# Is this gig dead?



## getawaycar (Jul 10, 2017)

Since starting Flex logistics in early 2017, I used to reliably get 3 to 4 blocks every weekend from my main warehouse in the LA area, with about 30 minutes of manual tapping for each block. Now I'm lucky to get, or see even one in the app. Is it normal for it to be this dead after Christmas? I'm sure Amazon customers are exhausted from all the holiday shopping and it won't pick up again for a few weeks...or they decided to give all the work to the white vans this year.


----------



## Cody6666 (Apr 18, 2017)

It is still very easy to get blocks in Minnesota. I just got a $100 four hour block today that I finished in 1 hour.


----------



## StevenInRVA (Oct 26, 2017)

I think it's just hit or miss depending on your location. I tapped an embarrassing FOUR HOURS today before finally snagging a 3 hour block for $54. Knocked it out in an hour and 15 minutes. Got another 2 hour block for $36 right after that. Took me 50 minutes to do. $90 for 2 hours of work, unless you count the 4 hours of tapping lol. But it definitely is harder to get hours right now compared to 2 weeks ago where I'm at, I'm just hoping other drivers get discouraged and go elsewhere while I wait it out.


----------



## getawaycar (Jul 10, 2017)

Cody6666 said:


> It is still very easy to get blocks in Minnesota. I just got a $100 four hour block today that I finished in 1 hour.

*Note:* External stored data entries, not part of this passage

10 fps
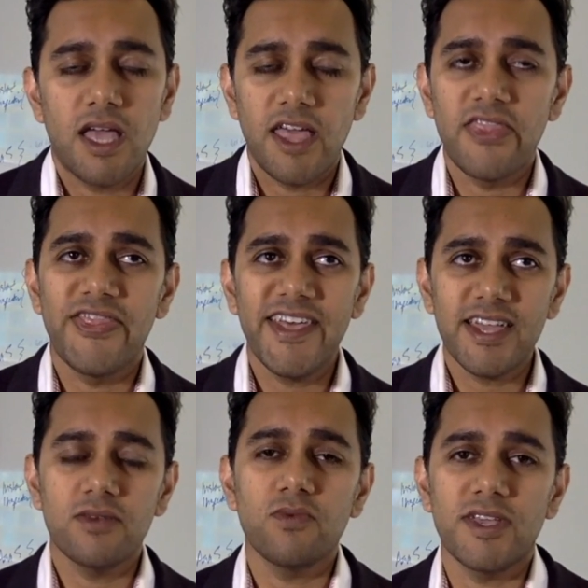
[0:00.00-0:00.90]
And
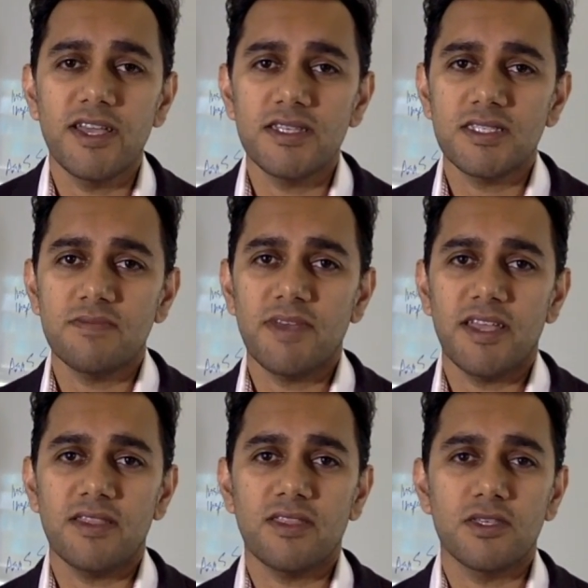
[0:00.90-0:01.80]
then we
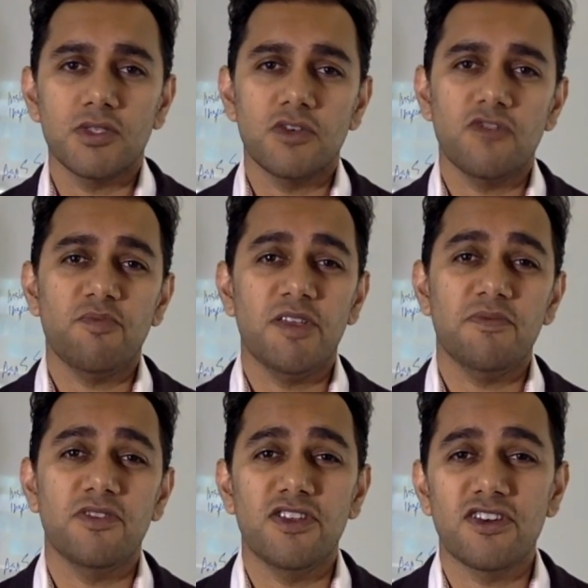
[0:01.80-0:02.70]
estimate the sort of
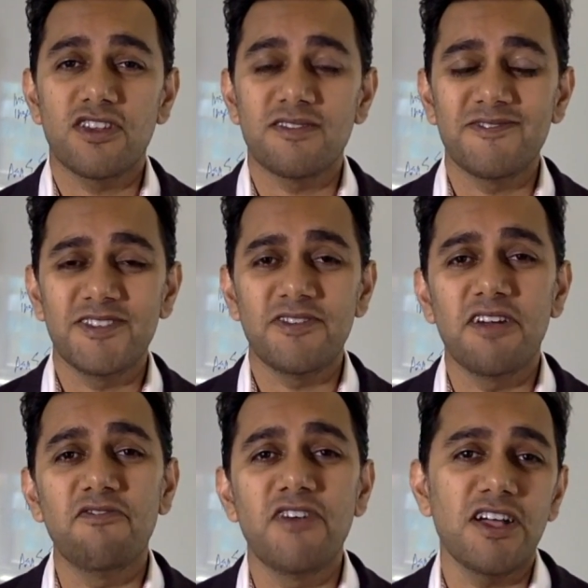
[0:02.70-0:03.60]
people that are going to
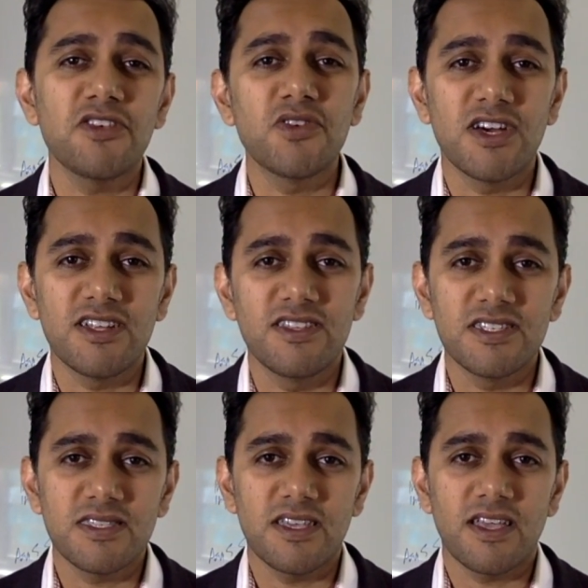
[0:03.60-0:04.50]
derive value out of
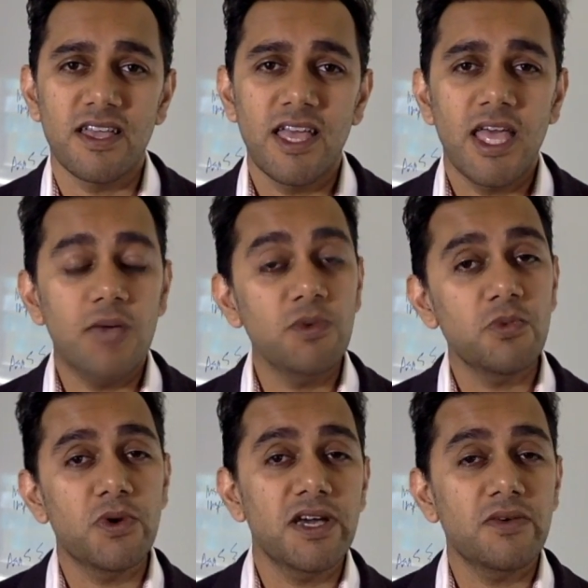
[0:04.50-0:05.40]
this thing. And we
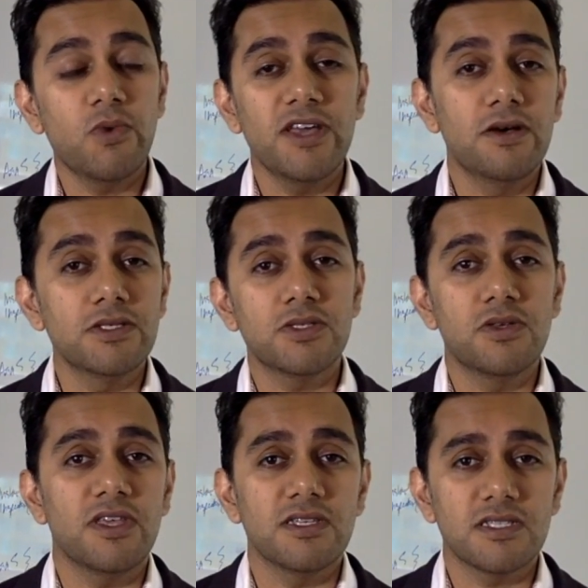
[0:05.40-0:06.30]
weigh those two
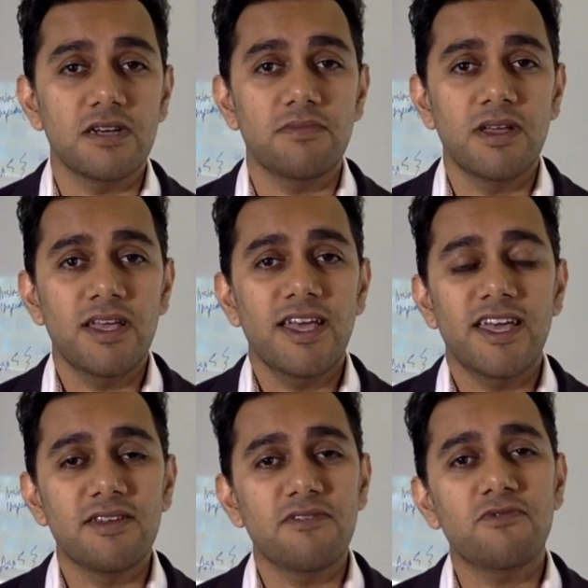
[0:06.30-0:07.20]
things up.
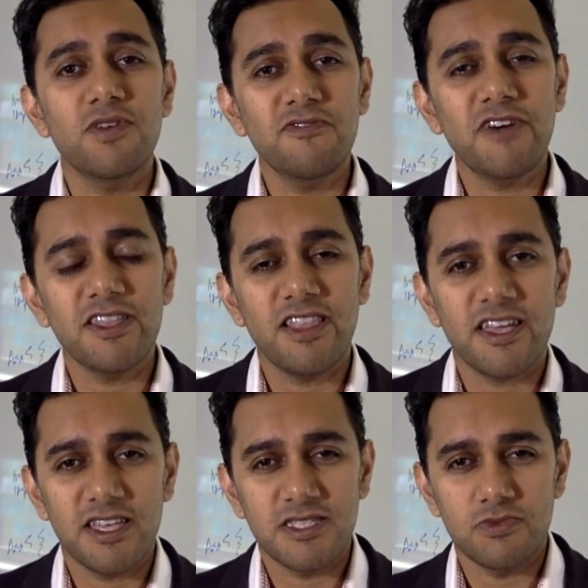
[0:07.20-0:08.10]
And if we find
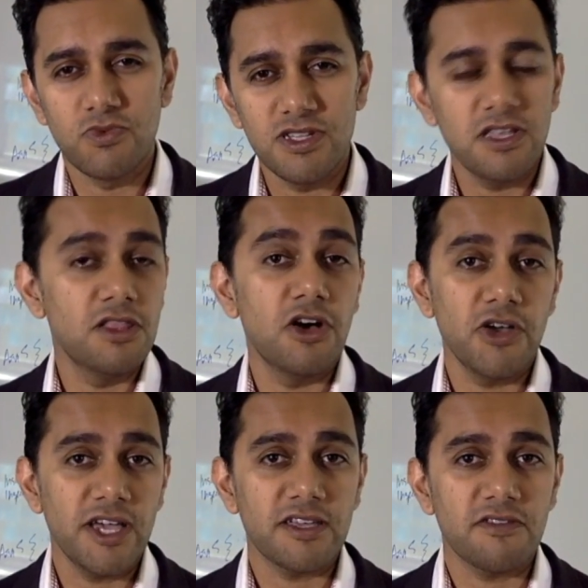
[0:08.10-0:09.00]
like it's really
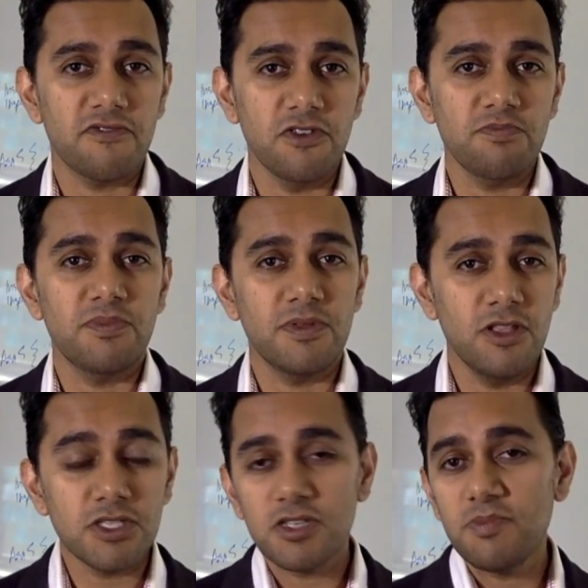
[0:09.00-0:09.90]
low-hanging fruit,
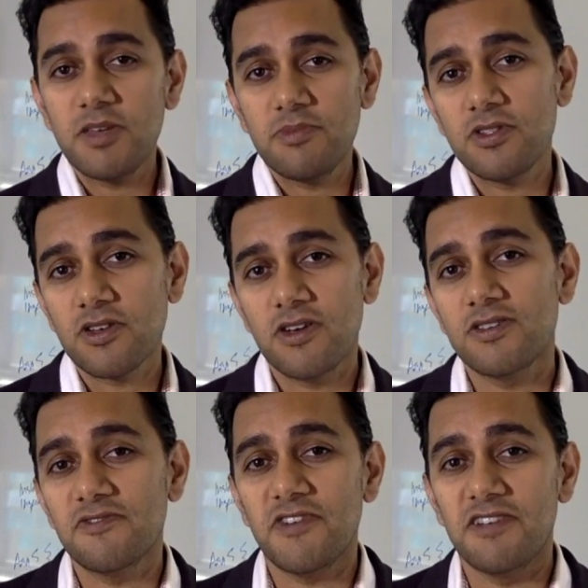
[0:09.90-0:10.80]
lots of people are going
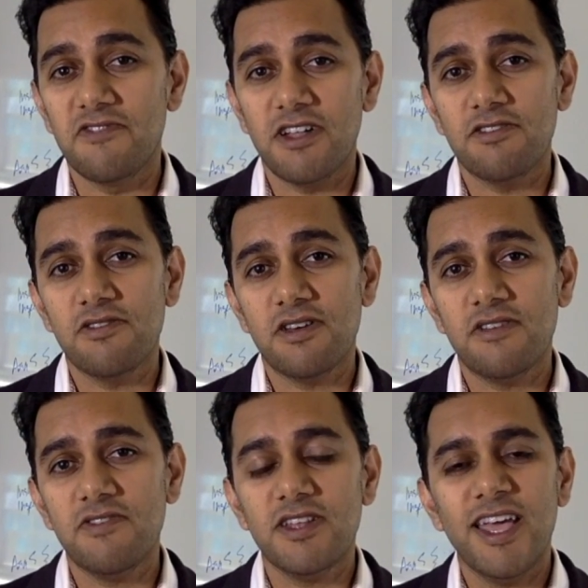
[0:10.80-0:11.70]
to find value out
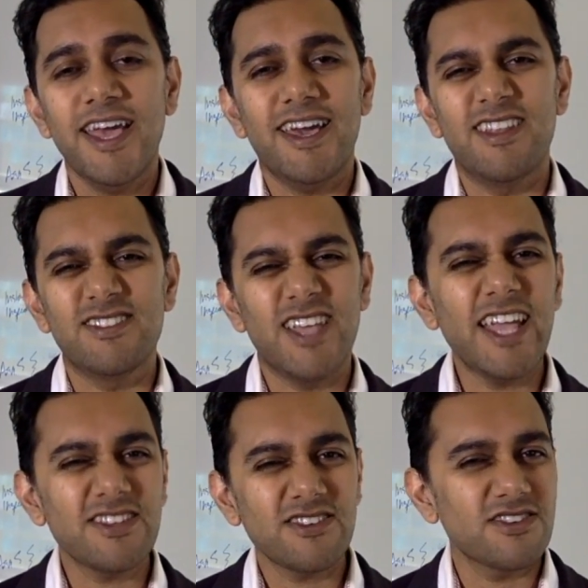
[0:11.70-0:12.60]
of it, and it
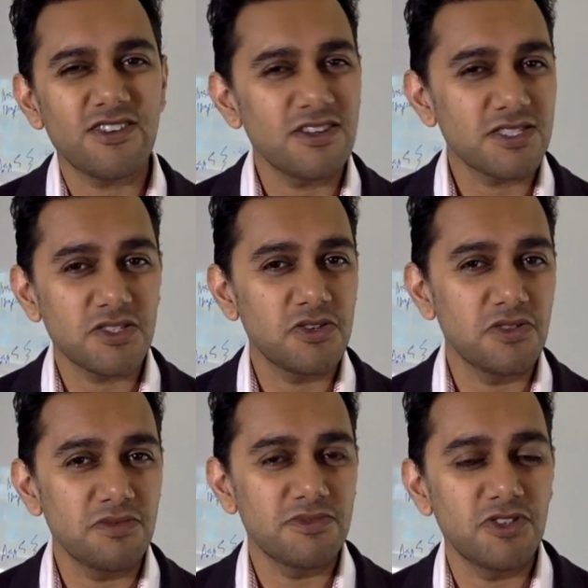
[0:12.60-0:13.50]
ain't going to cost
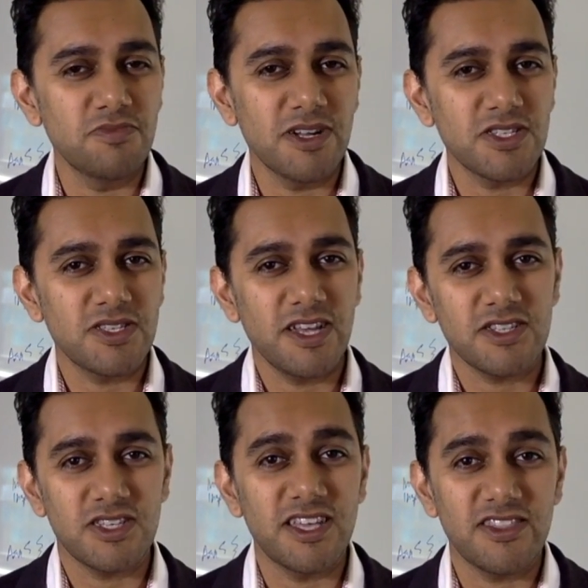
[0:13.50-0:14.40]
too much to
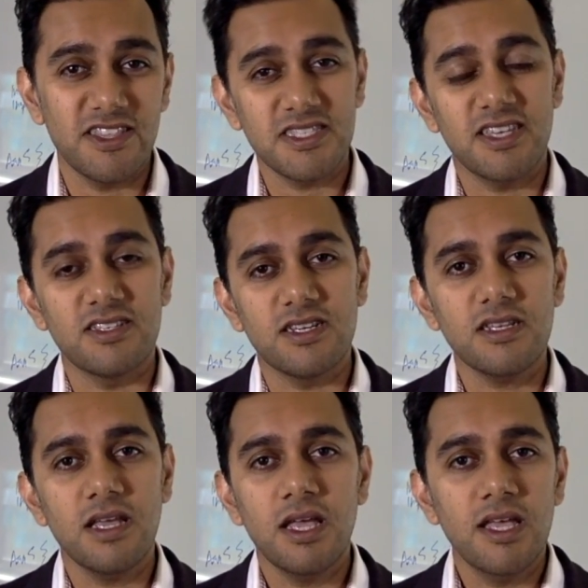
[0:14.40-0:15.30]
actually get this thing done,
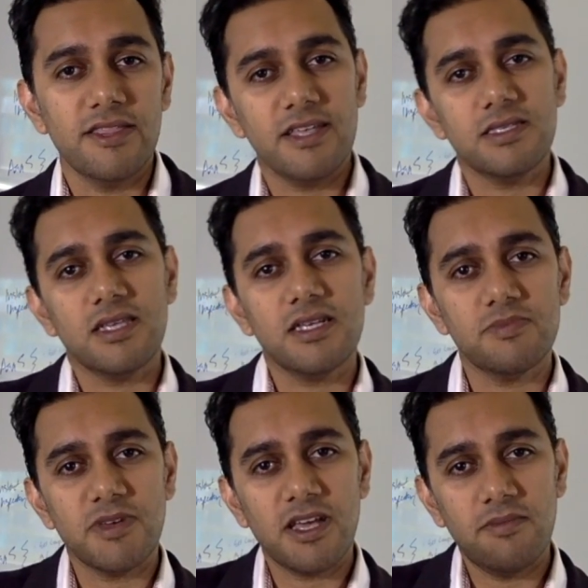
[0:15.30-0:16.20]
that starts
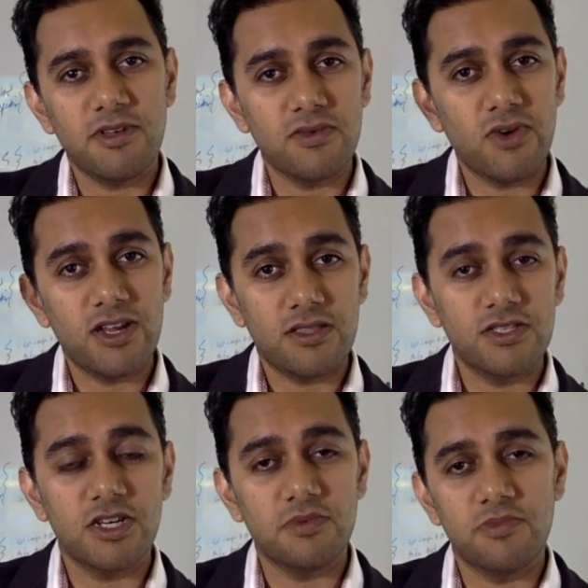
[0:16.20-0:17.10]
becoming right at the
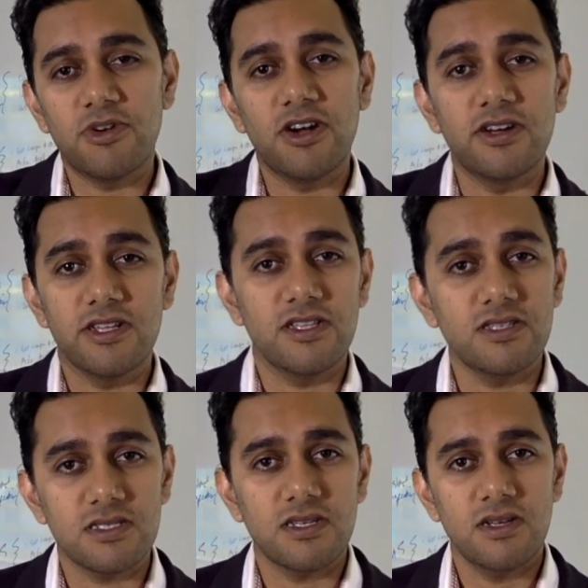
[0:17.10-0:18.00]
top of the priority
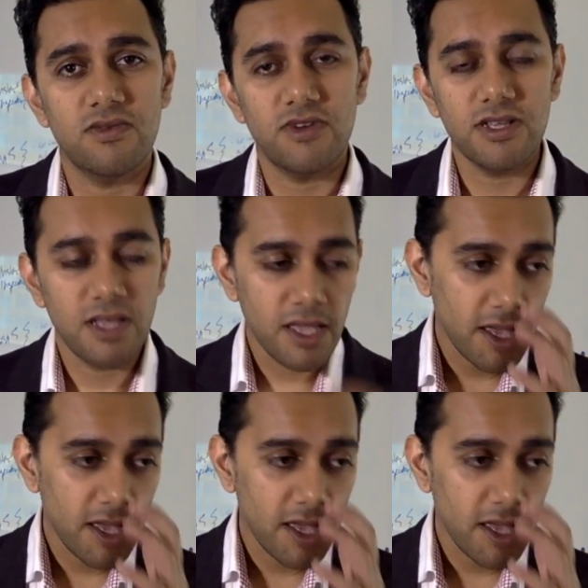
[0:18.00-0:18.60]
list, right?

Yes, but its freezing cold in MN so they have to pay more.


----------



## CatchyMusicLover (Sep 18, 2015)

StevenInRVA said:


> depending on your location


Key words right there. Every place is different.


----------



## soupergloo (Jul 24, 2015)

still able to get blocks in SF


----------



## rozz (Sep 7, 2016)

Yes and no. Dead for some, thriving for others.

Even for the same warehouse.


----------



## StevenInRVA (Oct 26, 2017)

I figured there would be more blocks available today since our warehouse was closed yesterday. Not the case.


----------



## rozz (Sep 7, 2016)

It doesn't matter what they do or how they change it. The same ones working now will always get blocks, with or without software.


----------



## Brandon Wilson (Aug 13, 2017)

Ironically blocks are easier to come by these days.


----------



## Bess Jezos (Nov 19, 2017)

Only worked two days last week. Two days this week. Several hours tapping and consistently seeing fewer than half a dozen offers each morning. Very Unhappy New Year's! FML! It's hard for honest drivers to beat Flexploiters and armadas of white vans with so few blocks being offered now. Also, don't forget about Reserve Blocks taking up offers. Do they still give those out? I assume they do, but I haven't seen a Reserve Block in months. Apparently, support has flagged me as some sort of infamous anomaly according to Station staff. Probably explains all of the nightmare routes I keep getting....


----------



## methehero (Feb 4, 2017)

The less pacakges you return, the better your chances to keep getting blocks. Amzl runs on results. Perform well, you have a better chance at getting blocks. Its not always the case, some times its just the algorithm picking a new driver.


----------



## Brandon Wilson (Aug 13, 2017)

methehero said:


> The less pacakges you return, the better your chances to keep getting blocks. Amzl runs on results. Perform well, you have a better chance at getting blocks. Its not always the case, some times its just the algorithm picking a new driver.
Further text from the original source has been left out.